→ **Task goal**: Copy all the data exactly, except the pictures.

Collected data entries:
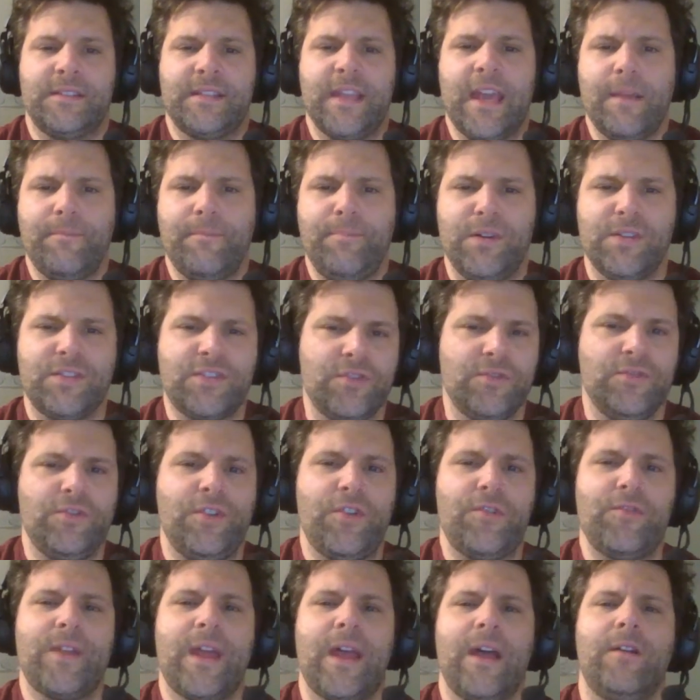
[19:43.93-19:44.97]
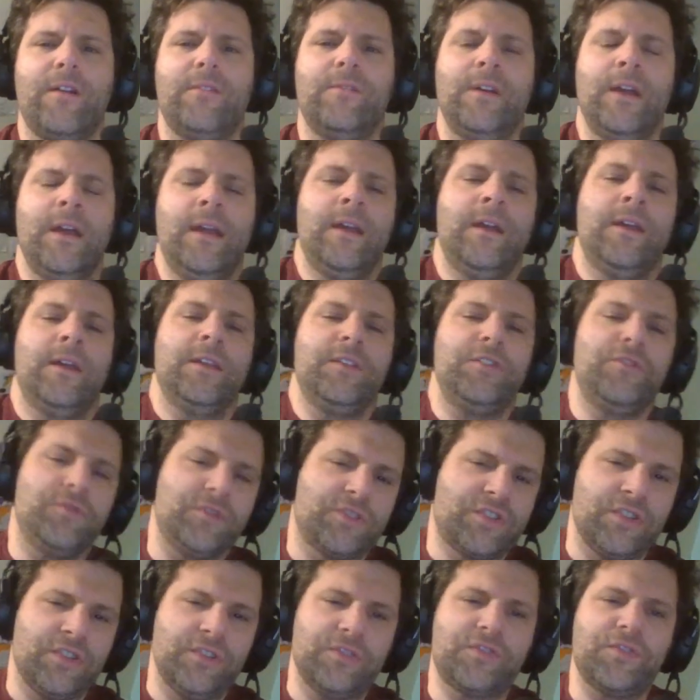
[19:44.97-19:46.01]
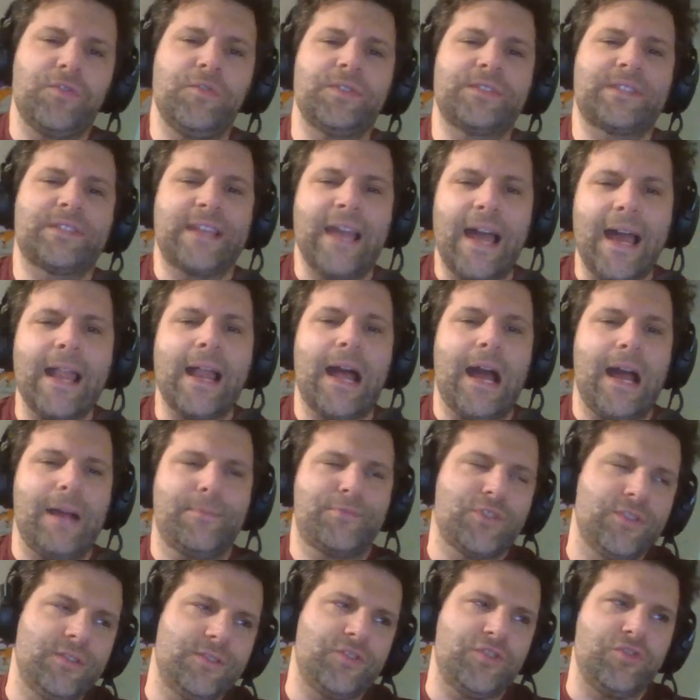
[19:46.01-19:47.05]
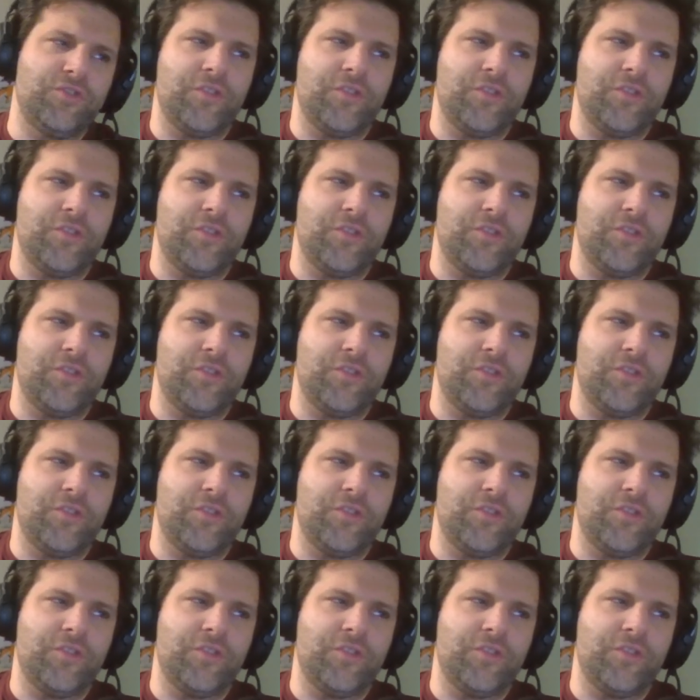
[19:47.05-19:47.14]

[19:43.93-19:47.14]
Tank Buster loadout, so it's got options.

→ **Reply**:
[19:43.93-19:44.97]
[19:44.97-19:46.01]
[19:46.01-19:47.05]
[19:47.05-19:47.14]

[19:43.93-19:47.14]
Tank Buster loadout, so it's got options.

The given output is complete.